Pagi itu, laki-laki yang piawai mengolah kulit bundar dan berkumis tebal serta memiliki badan tambun ini terlihat begitu sayu. Matanya bengkak. Kerut di dahinya makin terlihat. Ada gumpalan masalah yang semakin menggunung.
Di meja kerjanya, dikelilingi beberapa stafnya, dia bertutur setelah diberi beberapa pertanyaan terkait kondisi sang istri.
“Entahlah,” jawabnya menerawang, “kapan ya dia meninggal dunia?”
Bukan harapan kesembuhan yang dia kisahkan. Tapi pertanyaan harapan kematian. Kami yang tidak tahu, akhirnya menanggapi datar. Sebab enggan terlibat dalam persoalan yang tidak benar-benar kami ketahui.
Berselang menit kemudian, kami bubar. Bel masuk kerja berbunyi. Ada begitu banyak tugas yang harus dikelarkan.
“Parah dia mah.” ucap seorang teman si laki-laki yang meja kantornya berdekatan dengan kami.

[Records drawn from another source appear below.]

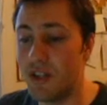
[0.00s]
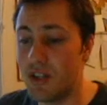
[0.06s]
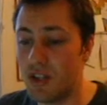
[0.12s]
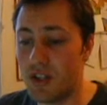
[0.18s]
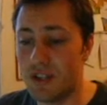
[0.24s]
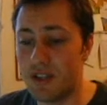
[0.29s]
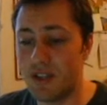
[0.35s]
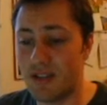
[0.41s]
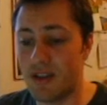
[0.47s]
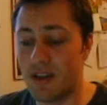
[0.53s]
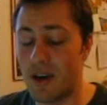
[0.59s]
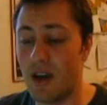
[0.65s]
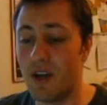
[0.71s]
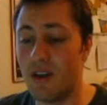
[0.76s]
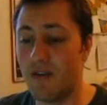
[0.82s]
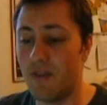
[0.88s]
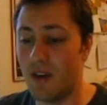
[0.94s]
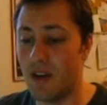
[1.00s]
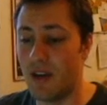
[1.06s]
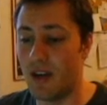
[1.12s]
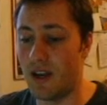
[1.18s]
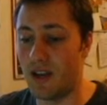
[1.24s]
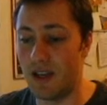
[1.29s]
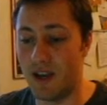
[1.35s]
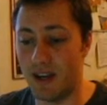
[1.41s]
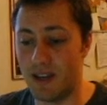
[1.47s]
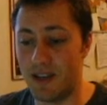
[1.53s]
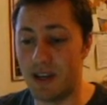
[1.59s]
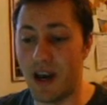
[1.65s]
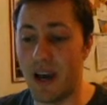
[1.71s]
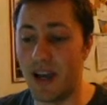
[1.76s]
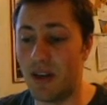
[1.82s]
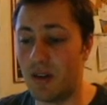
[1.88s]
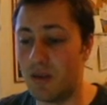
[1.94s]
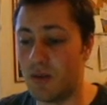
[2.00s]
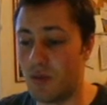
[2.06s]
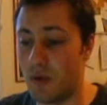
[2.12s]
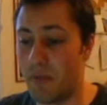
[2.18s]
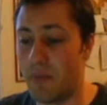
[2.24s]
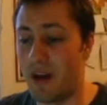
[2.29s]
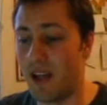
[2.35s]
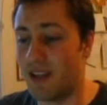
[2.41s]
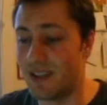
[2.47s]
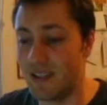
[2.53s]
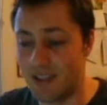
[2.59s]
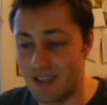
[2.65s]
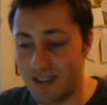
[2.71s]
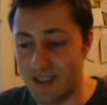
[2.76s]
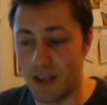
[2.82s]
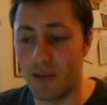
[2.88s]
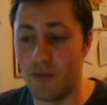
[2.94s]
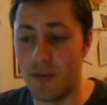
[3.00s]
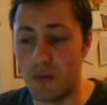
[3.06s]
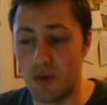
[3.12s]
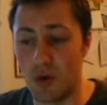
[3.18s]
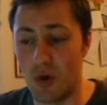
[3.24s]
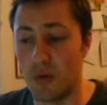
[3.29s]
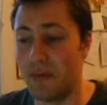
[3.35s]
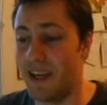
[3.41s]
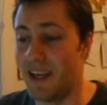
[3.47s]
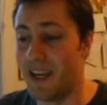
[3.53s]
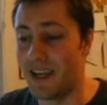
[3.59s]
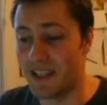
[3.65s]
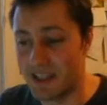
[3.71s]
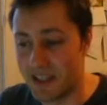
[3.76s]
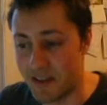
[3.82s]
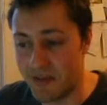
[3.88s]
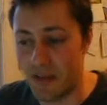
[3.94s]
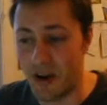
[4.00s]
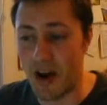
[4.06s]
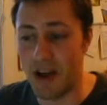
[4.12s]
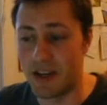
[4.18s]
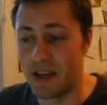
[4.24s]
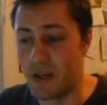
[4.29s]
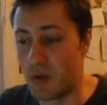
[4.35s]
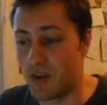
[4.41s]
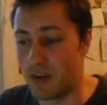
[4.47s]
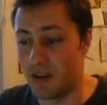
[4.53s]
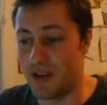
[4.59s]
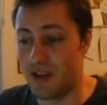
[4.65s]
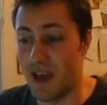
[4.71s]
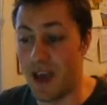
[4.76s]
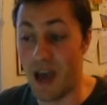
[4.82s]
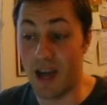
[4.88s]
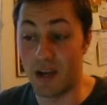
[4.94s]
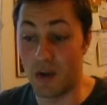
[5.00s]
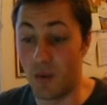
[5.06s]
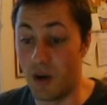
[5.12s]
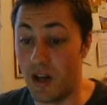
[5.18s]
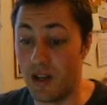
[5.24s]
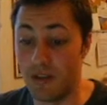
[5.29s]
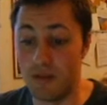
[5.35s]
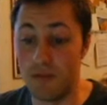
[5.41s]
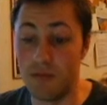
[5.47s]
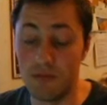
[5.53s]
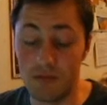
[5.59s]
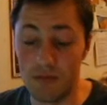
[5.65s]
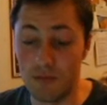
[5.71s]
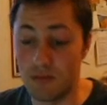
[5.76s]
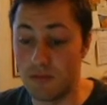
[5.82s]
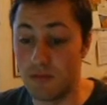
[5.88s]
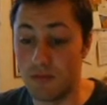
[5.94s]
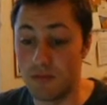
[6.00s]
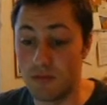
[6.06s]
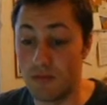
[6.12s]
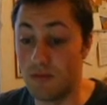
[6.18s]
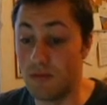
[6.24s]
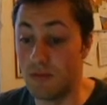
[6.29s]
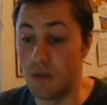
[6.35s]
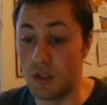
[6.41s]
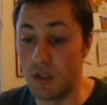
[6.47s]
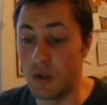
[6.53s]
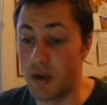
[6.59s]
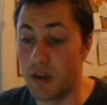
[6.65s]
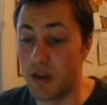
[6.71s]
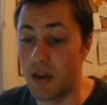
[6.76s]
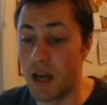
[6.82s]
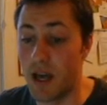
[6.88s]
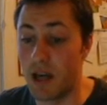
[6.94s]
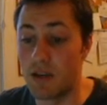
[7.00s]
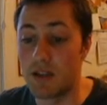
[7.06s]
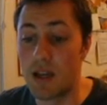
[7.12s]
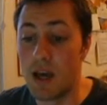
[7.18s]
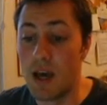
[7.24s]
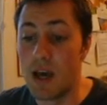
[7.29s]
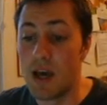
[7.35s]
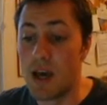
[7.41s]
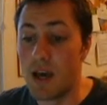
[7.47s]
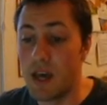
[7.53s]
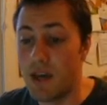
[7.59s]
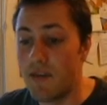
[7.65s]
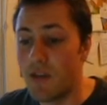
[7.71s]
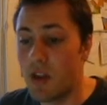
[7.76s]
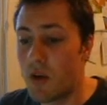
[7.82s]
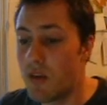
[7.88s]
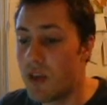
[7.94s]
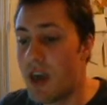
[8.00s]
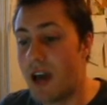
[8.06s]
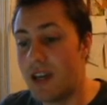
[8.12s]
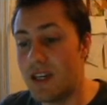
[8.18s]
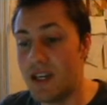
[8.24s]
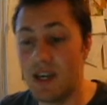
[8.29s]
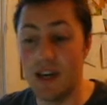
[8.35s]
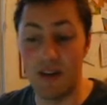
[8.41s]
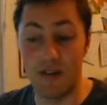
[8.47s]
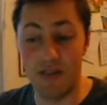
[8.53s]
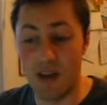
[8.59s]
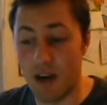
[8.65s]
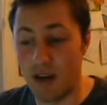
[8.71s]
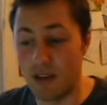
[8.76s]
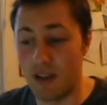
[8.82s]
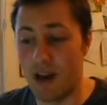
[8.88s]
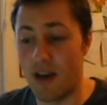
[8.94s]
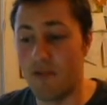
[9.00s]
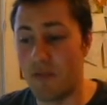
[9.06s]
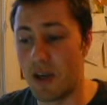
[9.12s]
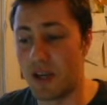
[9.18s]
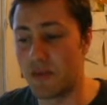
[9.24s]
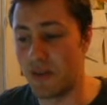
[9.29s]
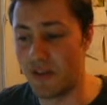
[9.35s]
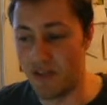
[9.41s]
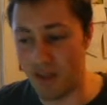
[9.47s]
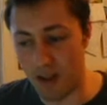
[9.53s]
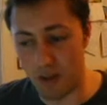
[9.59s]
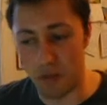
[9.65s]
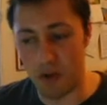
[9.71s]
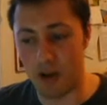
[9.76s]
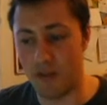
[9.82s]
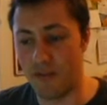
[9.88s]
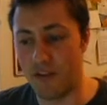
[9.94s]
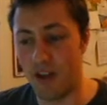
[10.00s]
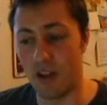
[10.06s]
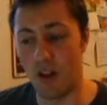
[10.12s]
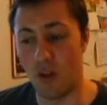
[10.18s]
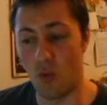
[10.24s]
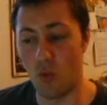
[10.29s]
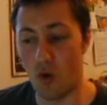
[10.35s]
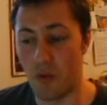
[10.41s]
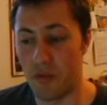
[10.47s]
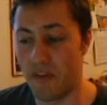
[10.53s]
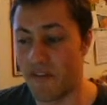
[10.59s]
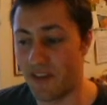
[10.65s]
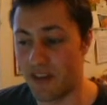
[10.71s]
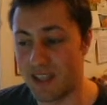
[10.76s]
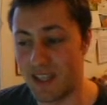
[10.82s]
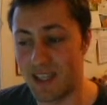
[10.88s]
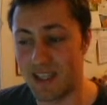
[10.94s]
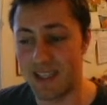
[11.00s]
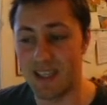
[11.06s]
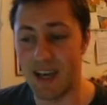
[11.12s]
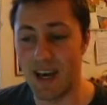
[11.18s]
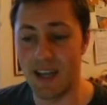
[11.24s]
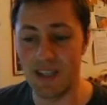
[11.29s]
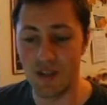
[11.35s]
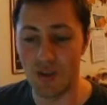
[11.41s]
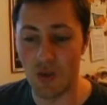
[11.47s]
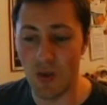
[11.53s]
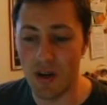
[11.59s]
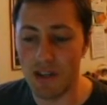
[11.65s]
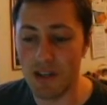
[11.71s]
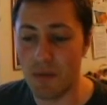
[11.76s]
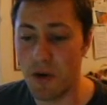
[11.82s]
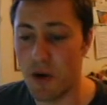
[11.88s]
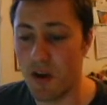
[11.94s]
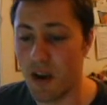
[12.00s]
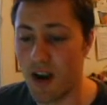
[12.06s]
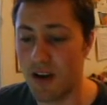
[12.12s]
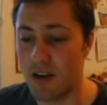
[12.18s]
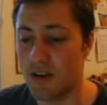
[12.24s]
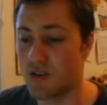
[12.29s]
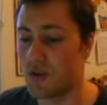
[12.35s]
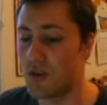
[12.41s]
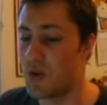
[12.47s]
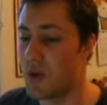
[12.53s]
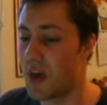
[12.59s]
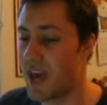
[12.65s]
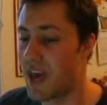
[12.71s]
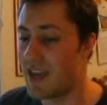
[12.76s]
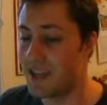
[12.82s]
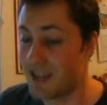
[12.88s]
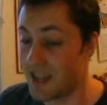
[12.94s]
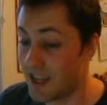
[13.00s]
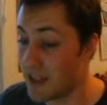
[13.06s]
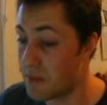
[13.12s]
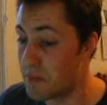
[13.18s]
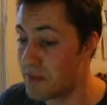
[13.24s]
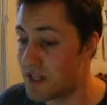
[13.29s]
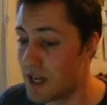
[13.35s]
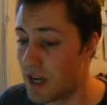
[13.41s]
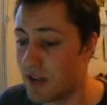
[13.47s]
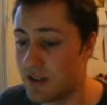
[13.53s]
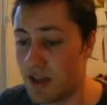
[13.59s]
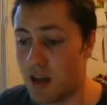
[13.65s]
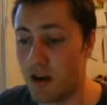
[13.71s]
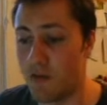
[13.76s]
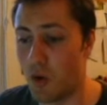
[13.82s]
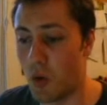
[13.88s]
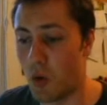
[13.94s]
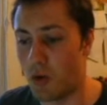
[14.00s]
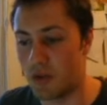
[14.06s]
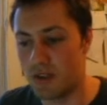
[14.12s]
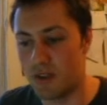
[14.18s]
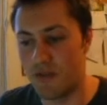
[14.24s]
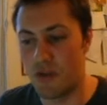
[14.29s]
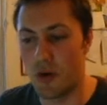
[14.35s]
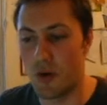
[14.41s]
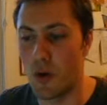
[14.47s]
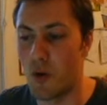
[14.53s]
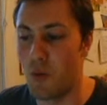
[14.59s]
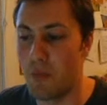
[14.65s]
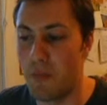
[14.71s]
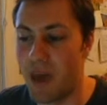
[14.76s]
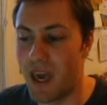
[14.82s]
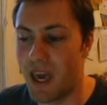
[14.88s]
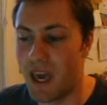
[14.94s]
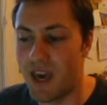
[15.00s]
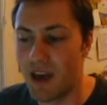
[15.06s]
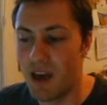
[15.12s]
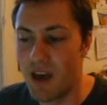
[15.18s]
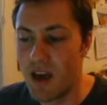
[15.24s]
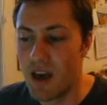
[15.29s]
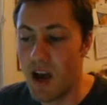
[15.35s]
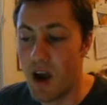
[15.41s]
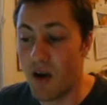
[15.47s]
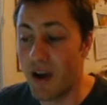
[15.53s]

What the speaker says: is just kind of an entitled, repellent, self-absorbed idiot savant who can act well and do nothing else. Even though the idea of young love makes me feel all warm and fuzzy inside, stories about characters who can't dig themselves out of holes of their own making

“Dia mah begitu. Malah berharap istrinya segera mati.” timpal yang lain.
“Kok bisa gitu sih, Pak?” tanya seorang pekerja baru. Polos.
“Jadi,” jelas yang lain, “dia itu punya dua istri. Yang sakit-sakitan ini istri pertama. Sudah tua. Sudah gak cantik lagi. Sakit-sakitan.”
“Dia sudah bosan. Yang di depan (kantor) itu istri keduanya. Bosan dengan istri pertama. Ribut terus. Jadilah dia menyumpahi agar istri pertamanya itu meninggal dunia.” pungkas penutur pertama mengisahkan.
Poligami tidak pernah salah. Ianya merupakan amalan Nabi yang mulia. Kekeliruan dalam kisah ini atau kisah lainnya hanya terjadi lantaran oknum. Ialah mereka yang sejatinya amat lemah tapi sok kuat mengambil amanah besar bernama poligami.
Mudah-mudahan banyak Muslimah yang paham; agar tidak mudah dikelabui. Semoga kaum Muslimin benar-benar bersiap diri, agar tidak serta-merta mengambil jalan poligami seketika setelah bosan dengan istri pertamanya.